Брюнетьер неоднократно обращался к статистике для того, чтобы отметить эволюцию того или другого вида литературных произведений. Благодаря статистике он видит, например, как за двадцатилетие, с 1640 по 1660 г., трагедия и комедия вытесняют мало-помалу смешанный вид – трагикомедию: за двадцать один год было сыграно во Франции почти сто трагедий, за то же время, с промежутками в семь лет, трагикомедия упала с тридцати девяти до шестнадцати, затем до двенадцати пьес; комедия, наоборот, поднялась с восемнадцати до двадцати пяти, а затем и до двадцати восьми произведений[206].
Вот весьма убедительный внешний показатель.
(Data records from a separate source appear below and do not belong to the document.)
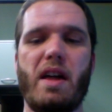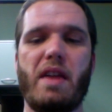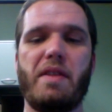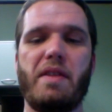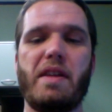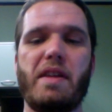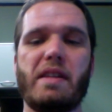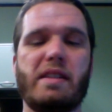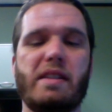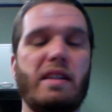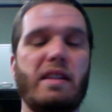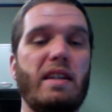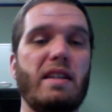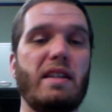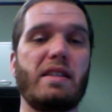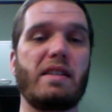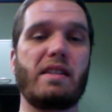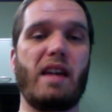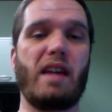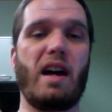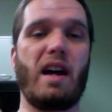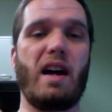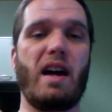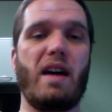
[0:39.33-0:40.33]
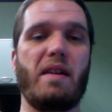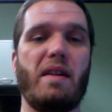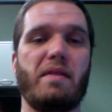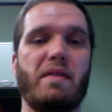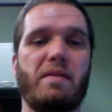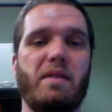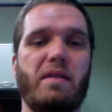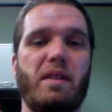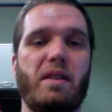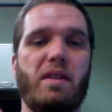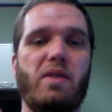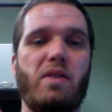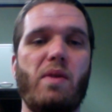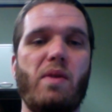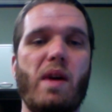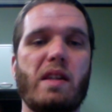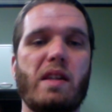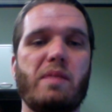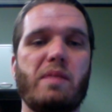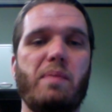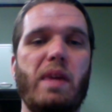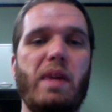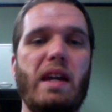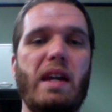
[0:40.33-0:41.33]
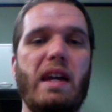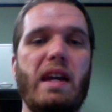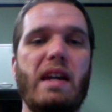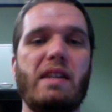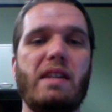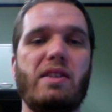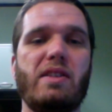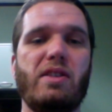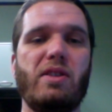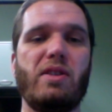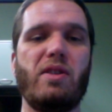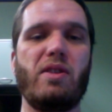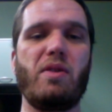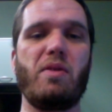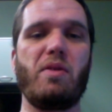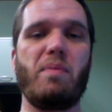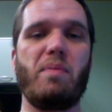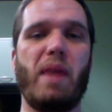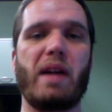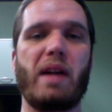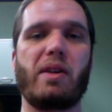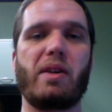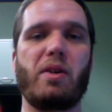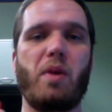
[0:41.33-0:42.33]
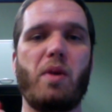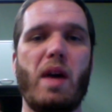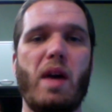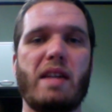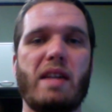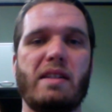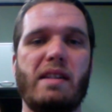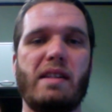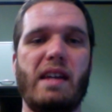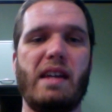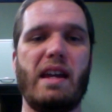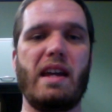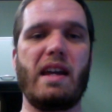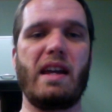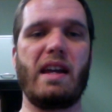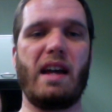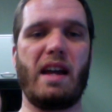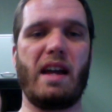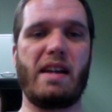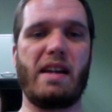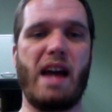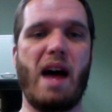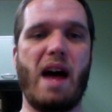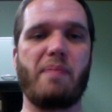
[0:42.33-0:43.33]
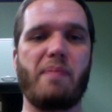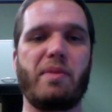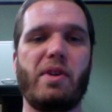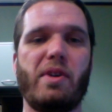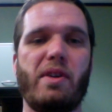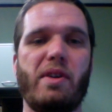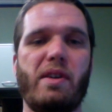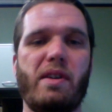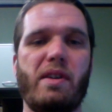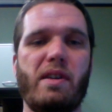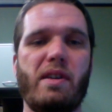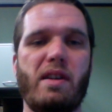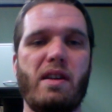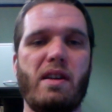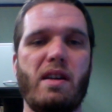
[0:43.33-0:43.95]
This is a USB to microSD adapter,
Лансон весьма одобряет верного этому методу Морне, который «располагает противоречащие факты в параллельные ряды: идущий вверх ряд указывает новую тенденцию, убывающий ряд – пережитки прошлого»[207]. И нельзя не согласиться с тем, что никакой другой прием не позволил бы более правильно выяснить весьма сложную эволюцию чувства природы.
В XVIII в. живописец и критик Роже де Пиль
Современным критикам ничего другого не остается, как принести публичное покаяние перед социологией. Отпугивает их скорее название, а не обозначаемое им содержание. Но мы видели, что лучшие из них сознательнее относятся к своему настоящему делу и лучшие понимают место художественной критики в ряду современных дисциплин.
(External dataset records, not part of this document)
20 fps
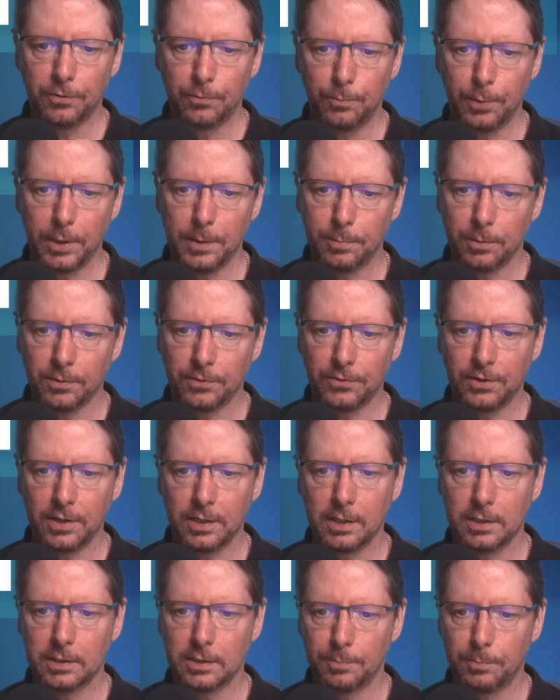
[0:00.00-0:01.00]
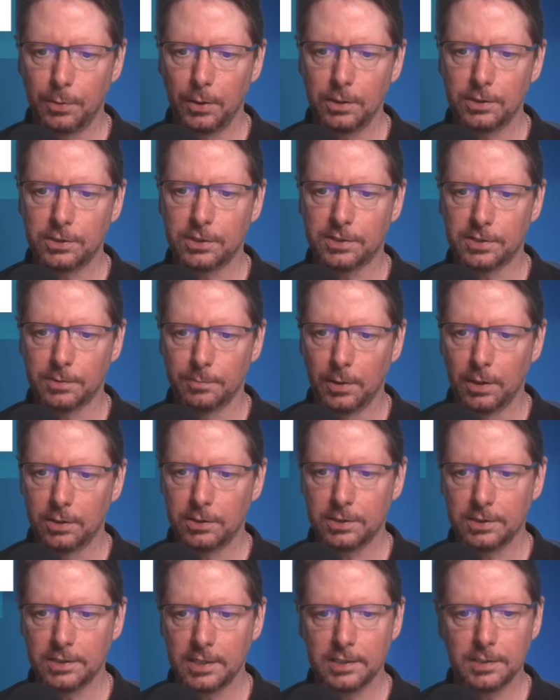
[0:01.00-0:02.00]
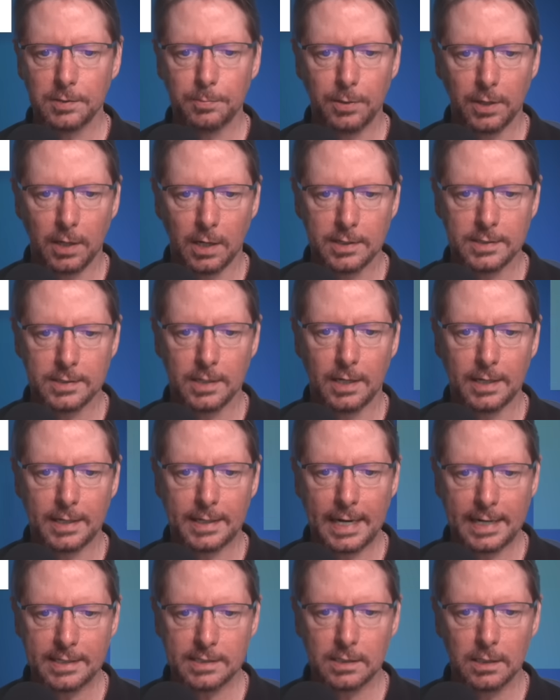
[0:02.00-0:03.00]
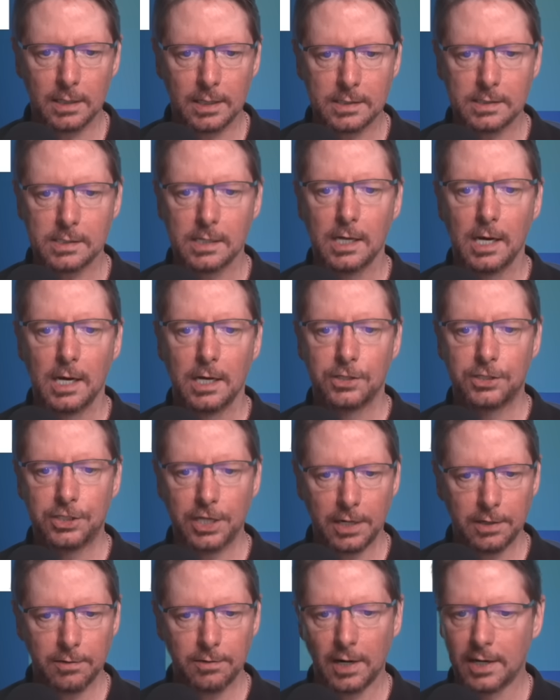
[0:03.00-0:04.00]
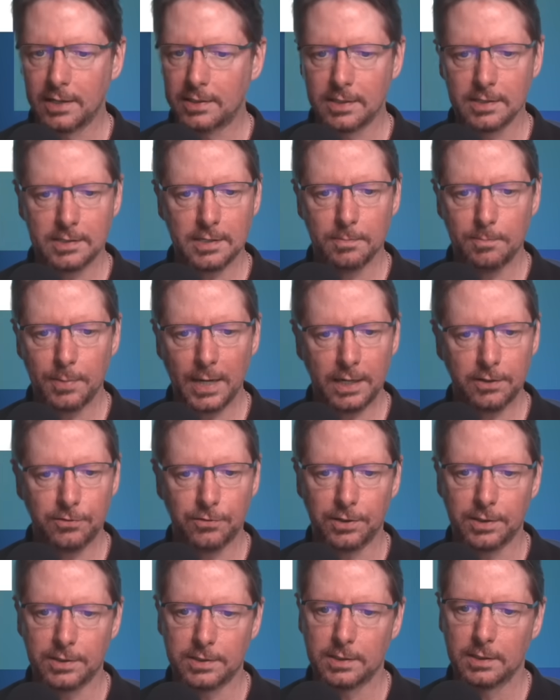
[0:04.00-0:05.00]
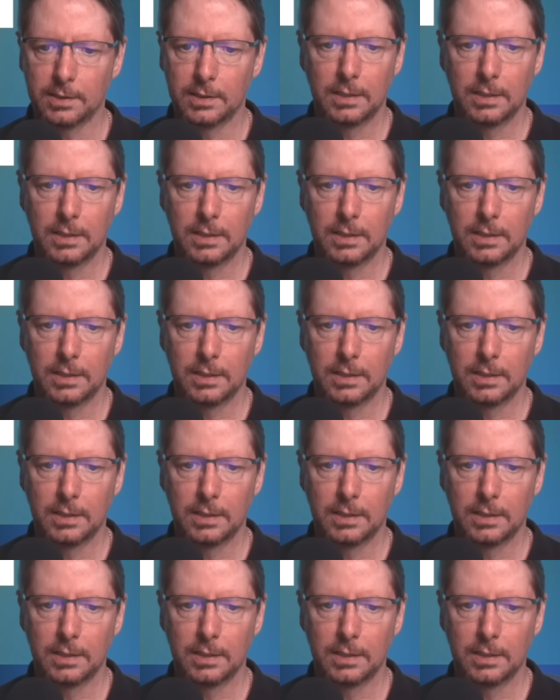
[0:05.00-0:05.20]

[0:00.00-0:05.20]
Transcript: of people seeking to purchase emergency supplies like gas lights, generators and batteries.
Никто удачнее Густава Лансона не выразил положение этого вопроса. «Мы, критики, – говорит он, – делаем то же, что г. Журден: мы говорим прозой, т. е., сами того не ведая, занимаемся социологией». И это столь же верно по отношению к импрессионизму, как и по отношению к ученому историку. Даже критик-догматик, хотя бы, например, Буало, «может избегнуть упрека в возведении в универсальный принцип своих индивидуальных впечатлений лишь в том случае, если мысль его приобретает сопельный характер».
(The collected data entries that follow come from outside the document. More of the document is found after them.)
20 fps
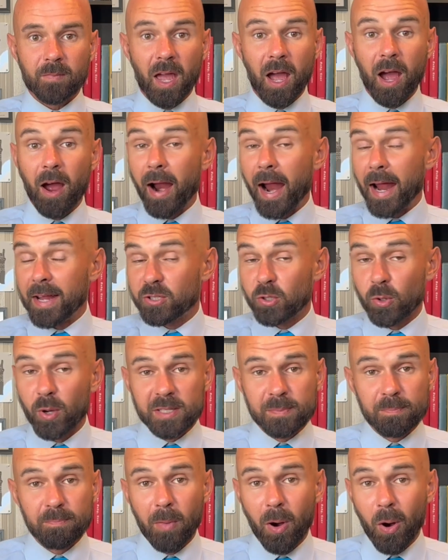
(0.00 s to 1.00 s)
All right, so
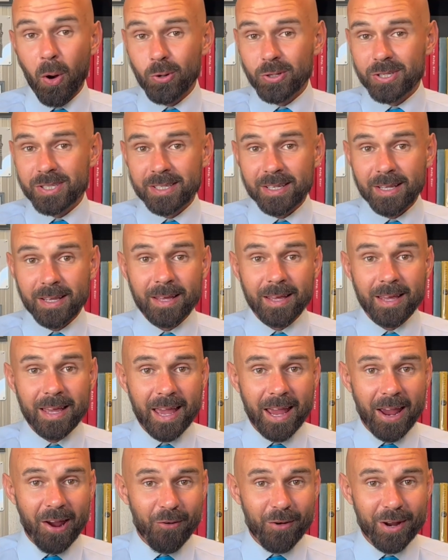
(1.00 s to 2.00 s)
as most
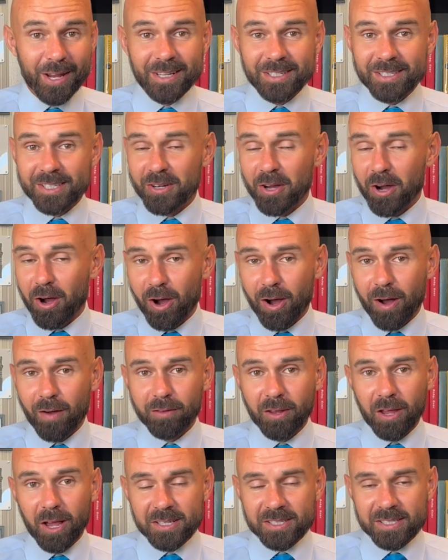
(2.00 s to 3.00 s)
areas in all of
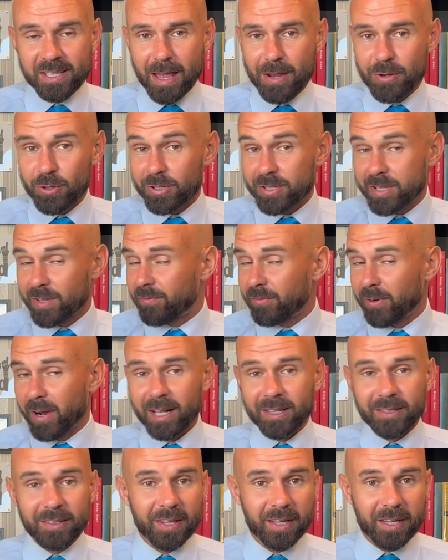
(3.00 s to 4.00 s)
Los Angeles and
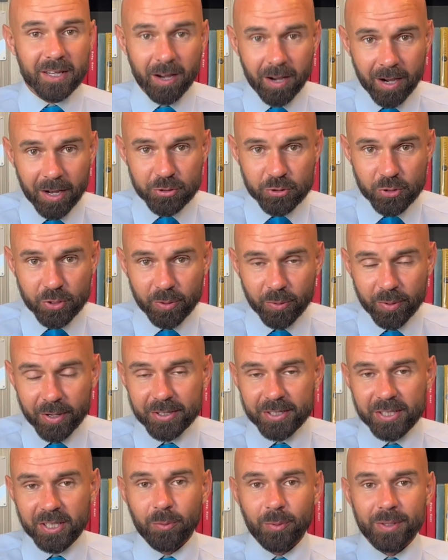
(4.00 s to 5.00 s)
frankly the country, we are
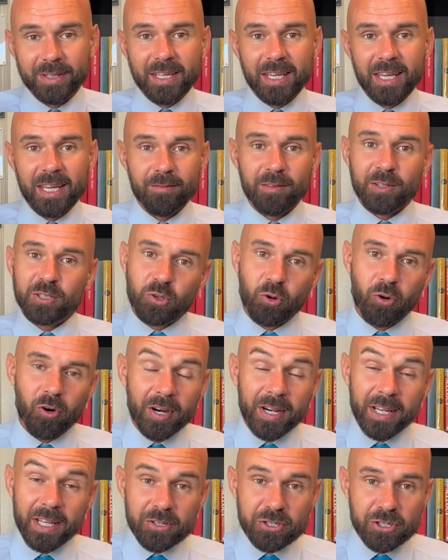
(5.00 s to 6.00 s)
dealing with
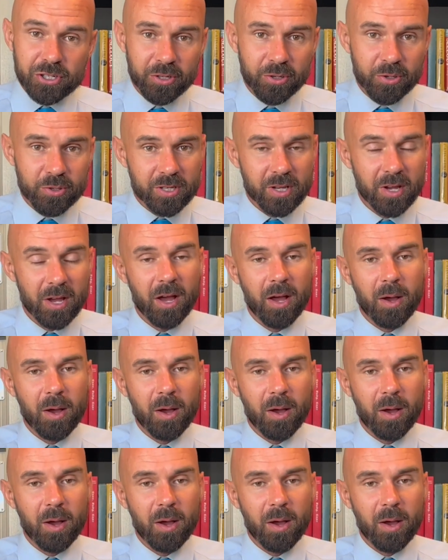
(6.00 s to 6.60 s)
inventory issues.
Пора наконец возвести в принцип этот достаточно установленный факт. «Вся разница, которая при этом имеется между субъективной критикой и историей литературы, – говорит дальше Лансон, – заключается в том, что путем критики я выявляю отношение художественного произведения к самому себе, а путем истории – отношение его к автору и к различной публике, пред которою оно прошло»[208]. Но не соответствует ли одно отношение другому? Могу ли я действительно отделить свое суждение об «Илиаде» или о готическом соборе от мысли о породившей их культуре? Нет, не могу, не рискуя высказать эстетическую нелепость, т. е. ошибиться в оценке, ибо в этой области, как и во всякой другой, существуют иллюзии, вероятности и относительная достоверность.
«Искусство предполагает публику», – говорит Гирн. Быть может, на это возразят, что многие действительно оригинальные художники были не поняты в свое время, боролись против современных им вкусов, привлекли к себе публику лишь после того, как она предварительно подняла их на смех, или же были действительно поняты лишь после смерти. Не так ли было с Вагнером, Берлиозом, Пюви де Шаванном, Шелли, Ницше? Но при этом речь идет не только о современной публике, платящей, следующей капризам моды, которую истинный художник ненавидит и часто презирает. Речь идет даже не о малом количестве истинных знатоков, понимающих и поощряющих истинно талантливых художников, направляющих развитие искусства или, по крайней мере, идущих нога в ногу с ним вместо того, чтобы тормозить его. Впрочем, не важно, что представляет собою публика объективно, – важно лишь представление, которое составил себе о ней художник, ибо лишь это оказывает на него влияние, если отвлечься от денежного вопроса; правда, денежный вопрос часто тиранически давит человека, однако крайняя пестрота публики делает его менее жгучим, чем может показаться, по крайней мере, истинно великие таланты могут, при крайне пестром составе публики, выбрать себе подходящий круг ценителей или создать его.